Korg Nanopad2 vs M-Audio Trigger Finger
I've had the Trigger finger for a number of years, but 18 months ago I moved to Vietnam. I had an issue with the Trigger finger on Windows 7, one that I have seen described the same by another with their M-Audio Axium, in that I couldn't use my external soundcard and Trigger finger on USB at the same time, Sonar would see one or the other. I'm not blaming Sonar here, I believe the conflict was in windows, but I gave up trying to resolve long ago, and pluged it into my Roland Quads Midi in and connected the trigger finger to a PSU.
With setting up here, I had the choice of importing, paying the an 'as new' import tax which is typically overvalued, plus the shipping, or finding an alternative. The compact nature of the Nanopad appealed, and having had constant issues with an old Firewire M-Audio FW 1814 connected to a TI Firewire port, my faith with M-Audio is low. The nanopad was 36 quid (about 60 dollors I guess), and small enough to ask that a colleagues sister could bring in her luggage, and escape import duties and shipping.
So here's my opinion. I am really hap with the Nanopad2. It's reported (in some reviews) to allow 8 notes per pad, but this is four, I'd prefer 8, but four is still good for chords. There are complaints about sensitivity, and one solutions is to remove the tiny gap between the underside of the pad, and the contact strip with tape.
http://www.youtube.com/watch?v=xT56ZrIuueU I'm not sure why he applies the tape to the pad and not to the back of the contact strip, but his method had worked and with the sensitivity setting under 'Global' settings The response is improved, although I'm not getting the lower end of the velocity dynamic range. I'll experiment further, with tape thickness and sticking to either the strip of the pad.
EDIT: I have now systematically tried and tested the above mod, and comes to the conclusion its a load of guff.
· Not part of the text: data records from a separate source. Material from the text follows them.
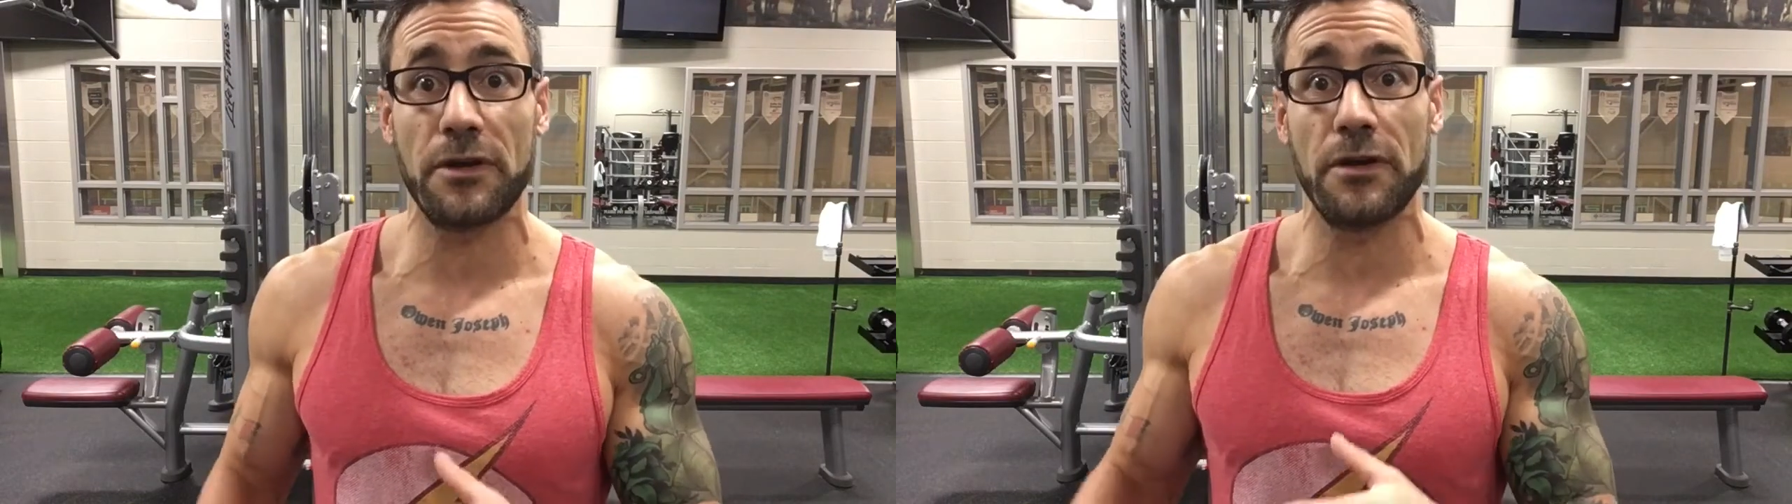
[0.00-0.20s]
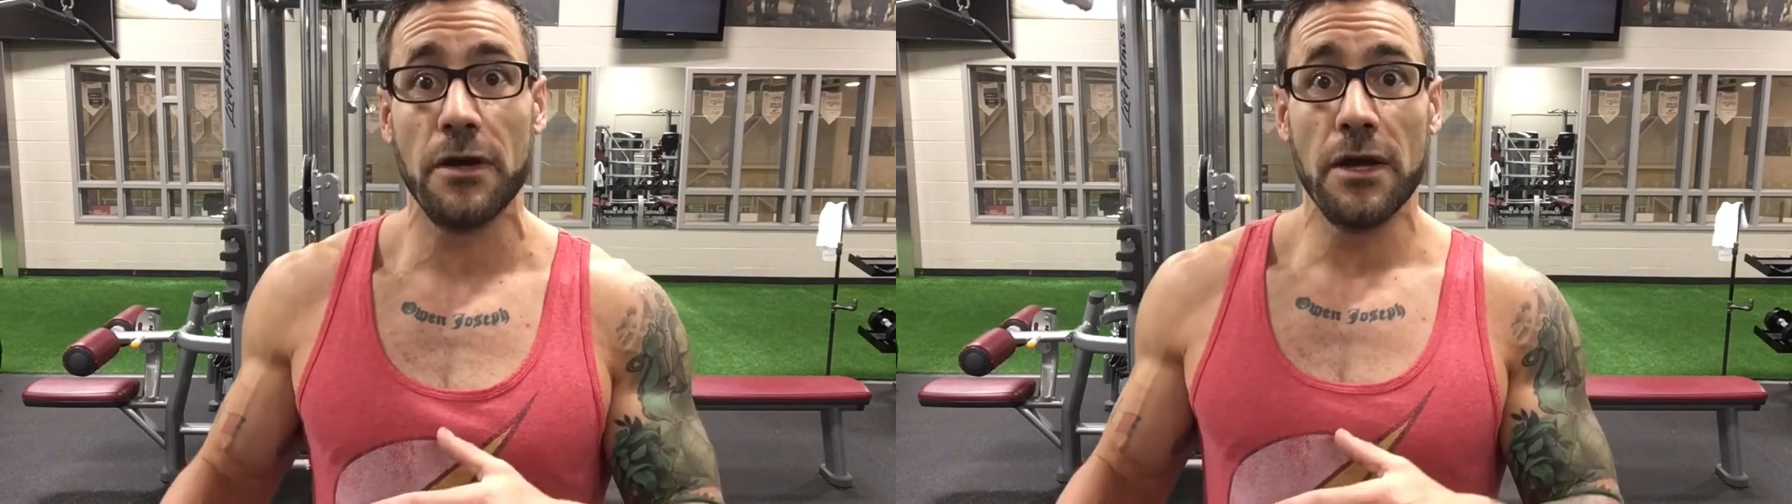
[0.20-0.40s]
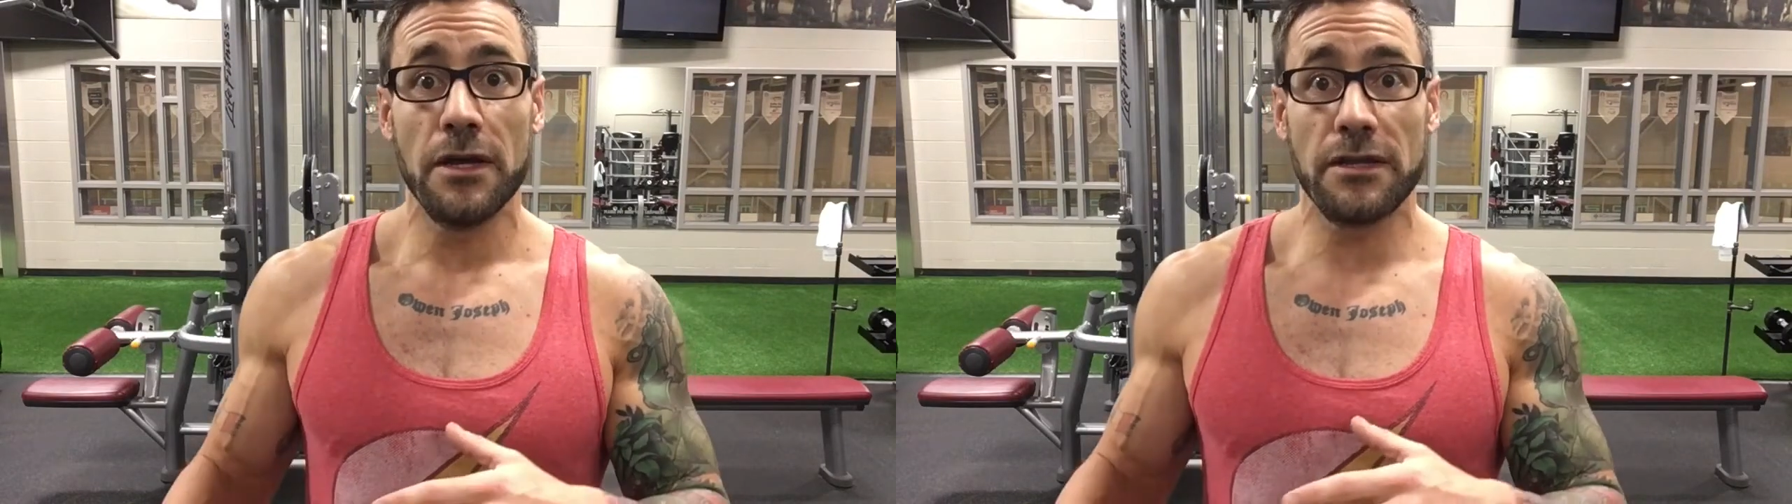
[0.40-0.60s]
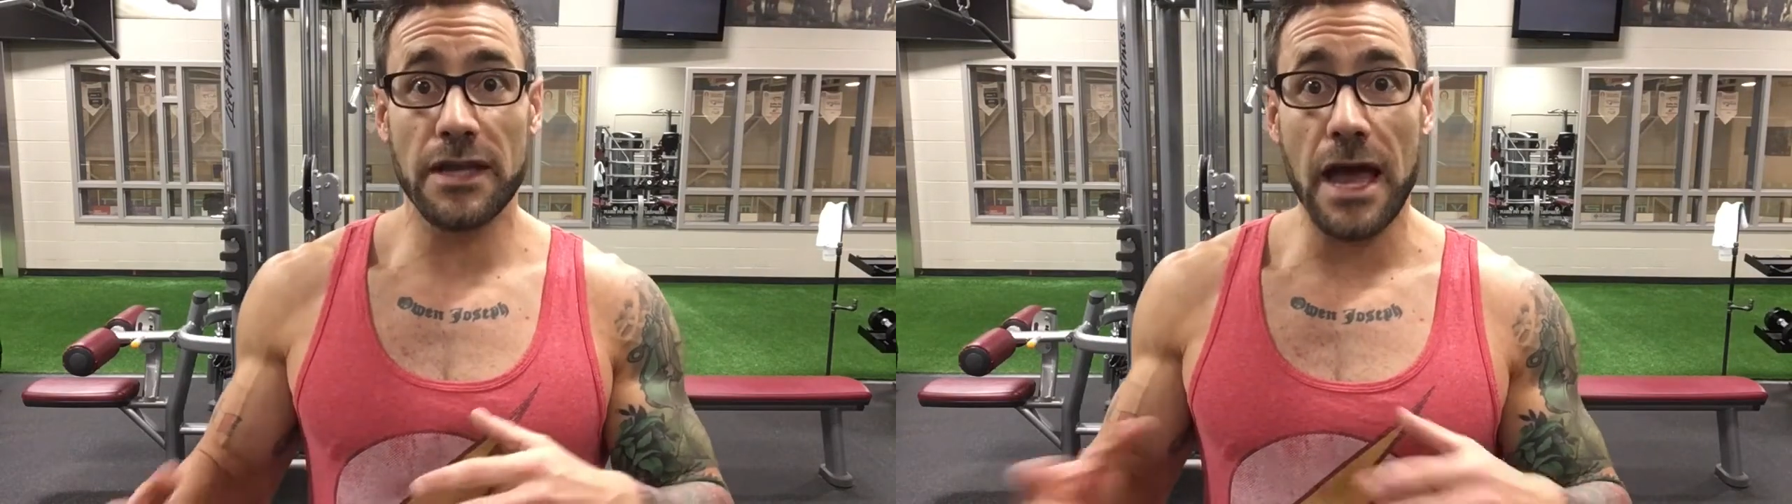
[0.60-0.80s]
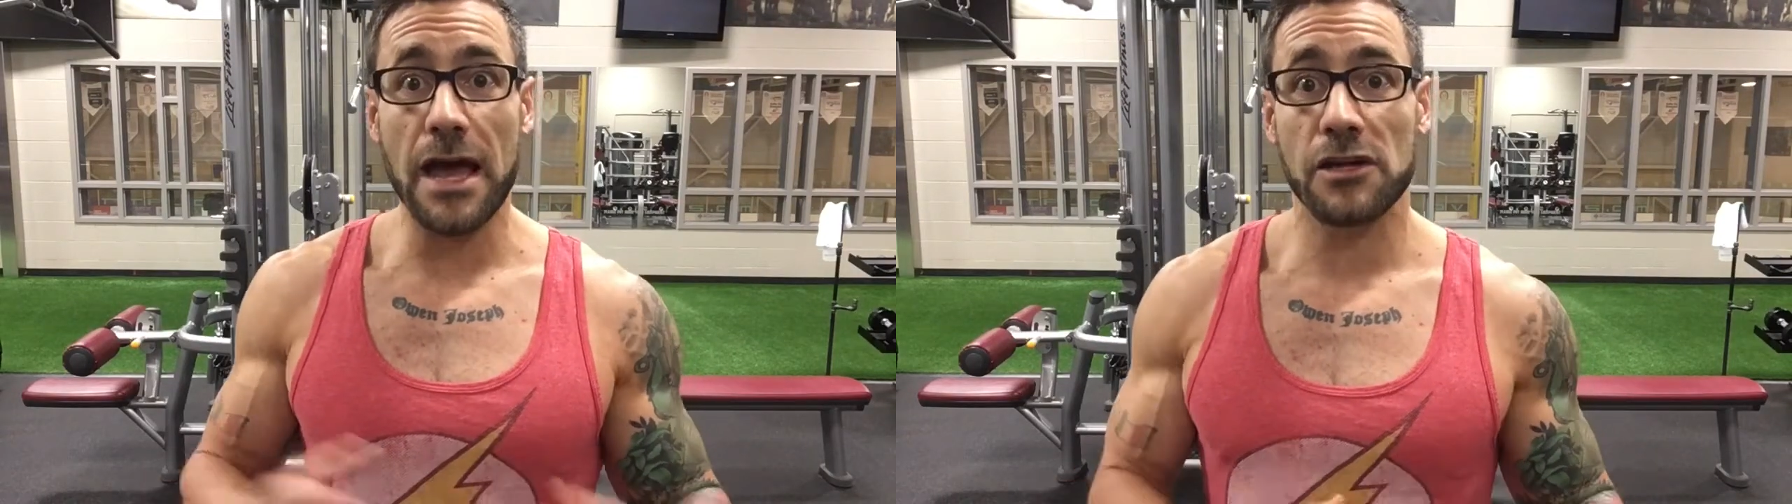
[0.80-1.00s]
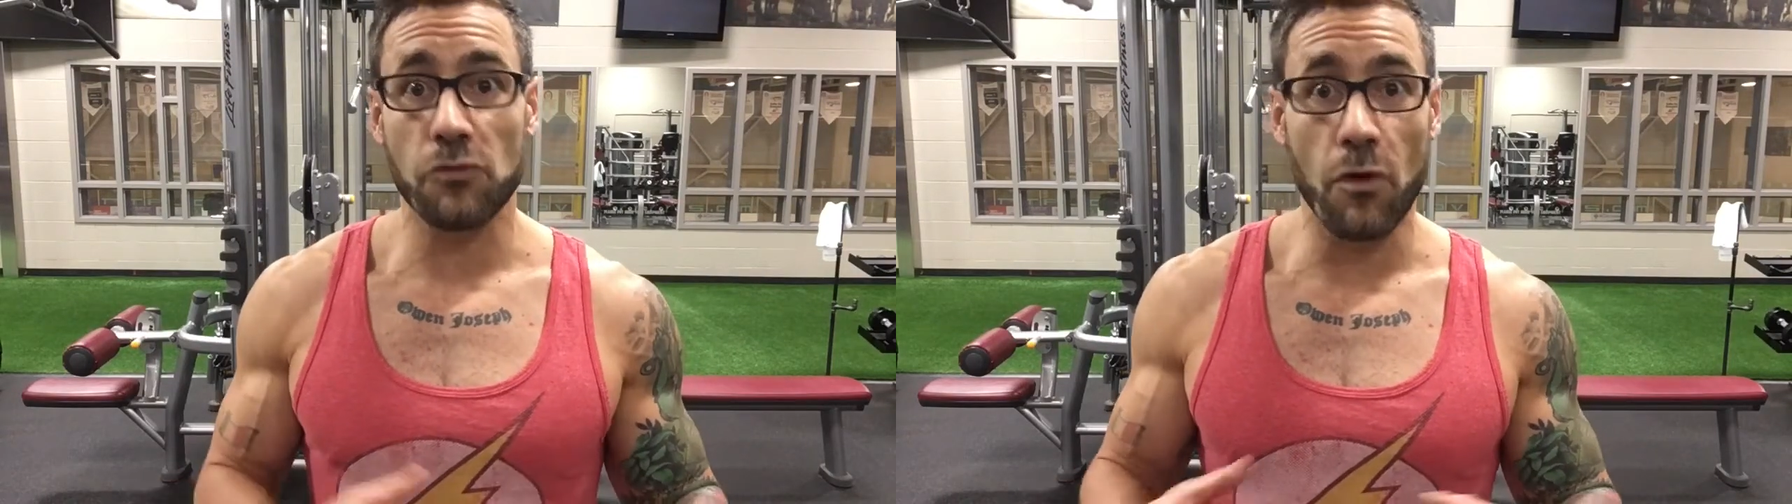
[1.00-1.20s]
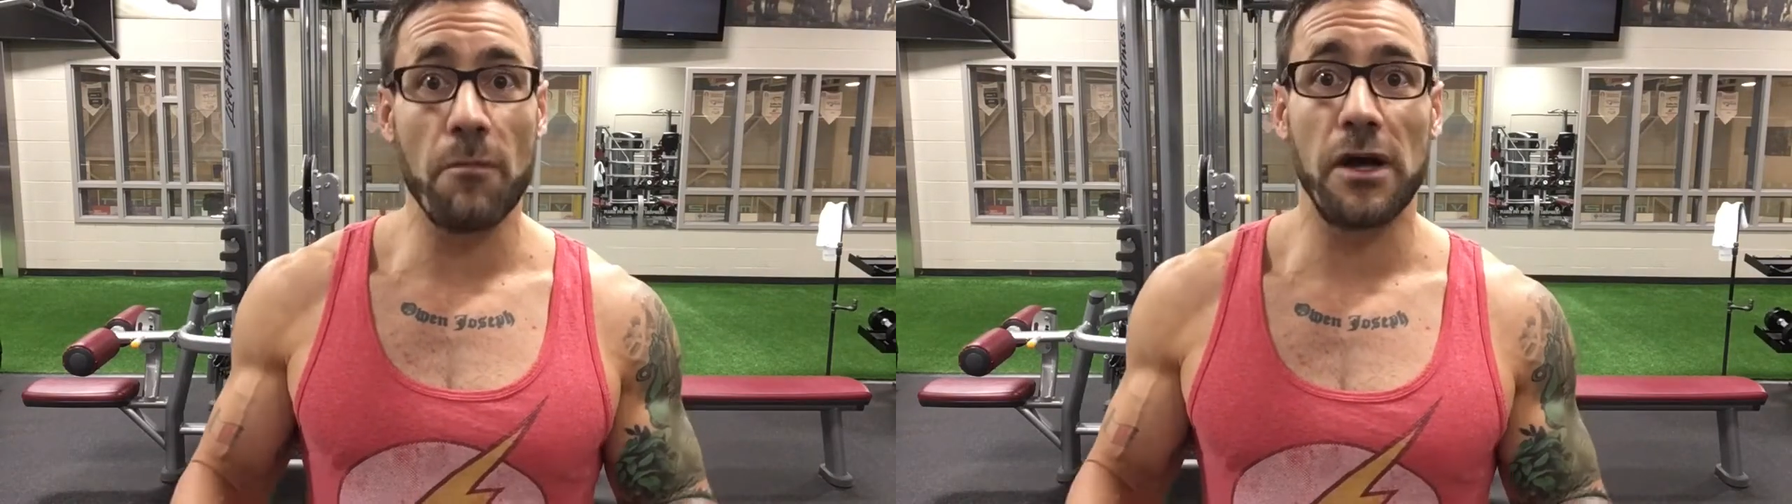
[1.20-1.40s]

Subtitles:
the actual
I took the Nanopad apart and played it without the rubber pads. It just seems the dynamic for the velocity is about 100 (27-127). I set it up with pairs of pas with no tape, 1 layer of tape through to 4 layers, and could not see or hear a difference in response. I think you just get used to playing it. Don't bather risking your warranty over it.
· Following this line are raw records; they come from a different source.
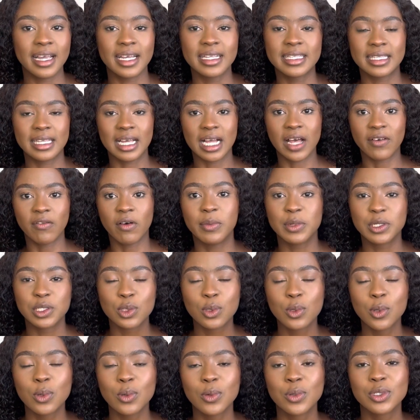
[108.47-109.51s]
It's a government
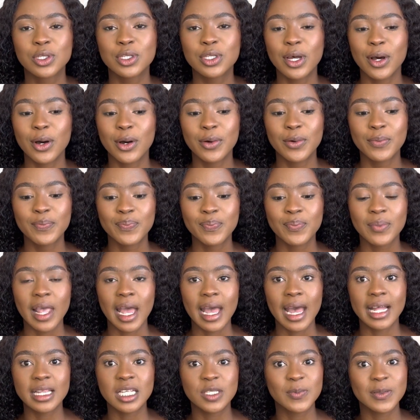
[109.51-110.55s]
school. So
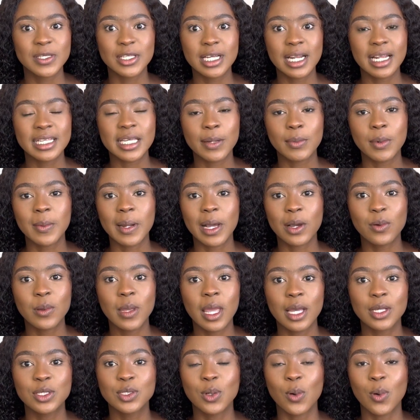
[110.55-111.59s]
at this particular time, I'm like,
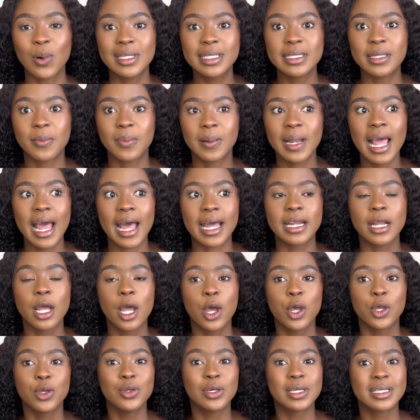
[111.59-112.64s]
okay, so what's the plan?
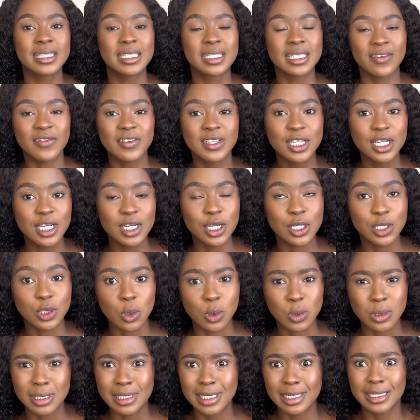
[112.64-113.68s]
You're 17 years
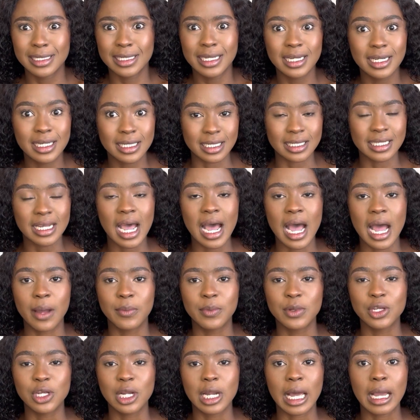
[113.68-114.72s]
old, 16 at the time,
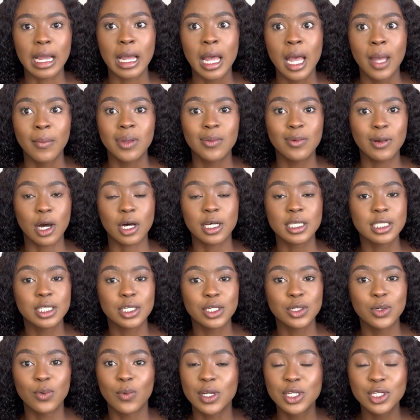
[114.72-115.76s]
and you're like, people are
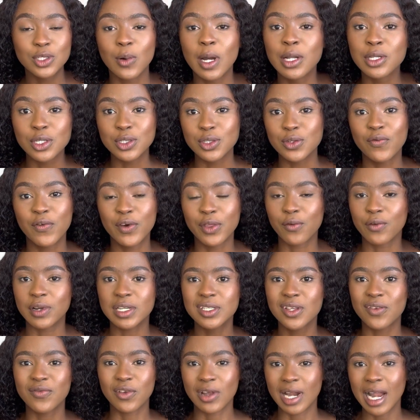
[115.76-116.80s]
asking you what you want to do for the
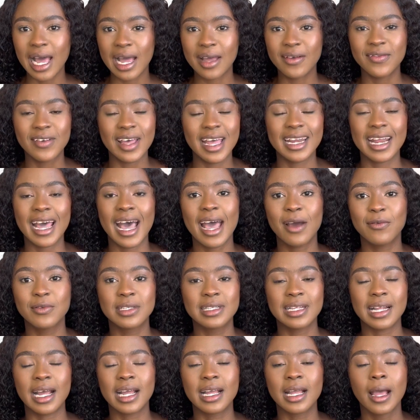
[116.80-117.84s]
rest of your life. And I
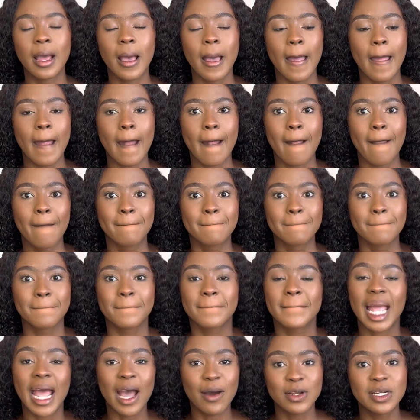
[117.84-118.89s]
was like,
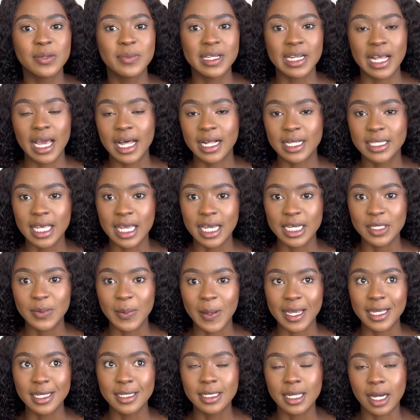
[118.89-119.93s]
I want to be in the healthcare
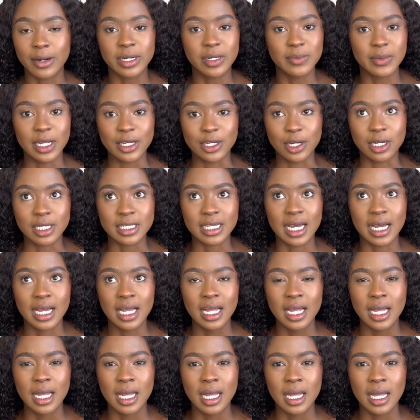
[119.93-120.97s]
space. I want to be a doctor.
I find the Nanopad to be a lttle easier on the fingers than the TFinger. and although the pads are smaller (which helps when playing multiple pads) hitting the pad off centre seems more responsive than the TFinger. I don't seem to need t hit as hard, and the rubber is a little softer. Playing nots and holding notes on, is also easier than on the TFinger.
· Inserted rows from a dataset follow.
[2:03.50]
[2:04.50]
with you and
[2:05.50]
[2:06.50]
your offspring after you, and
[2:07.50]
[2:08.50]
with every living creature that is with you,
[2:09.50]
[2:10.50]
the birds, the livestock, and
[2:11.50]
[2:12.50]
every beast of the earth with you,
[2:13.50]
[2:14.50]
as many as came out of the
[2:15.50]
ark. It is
The editor, oh man, how I hated the editor on the TFinger, it just wasn't intuitive, it was longwinded, and had me scraching my head to figure what I did differently from before, which seemed to had worked. The Korg Editor however is a joy, dragging thing around, swapping notes, editing multiple pads at one go, sending and receiving the scenes, I love it, I have not even looked at a manual, it's that simple. You get 4 scenes to a scene set, I wondered how easy it would be to make scene 2, scene 3, and scene 3 become scene 2 (just change the order), I tried CTRL C, CTRL V, but no luck, then I thought, can I just drag it, and there simples, drag one to the over, it doesn't overwrite leaving you with 2 scenes the same, it saps them as you'd want.
Playing the session drummer, and the 4 of the Toms are on the top row 2 on the bottom. Simple drag and swap, effortless.
If I wanted a controller surface, Korg has one me over, I would now go for the NanopadKontrol.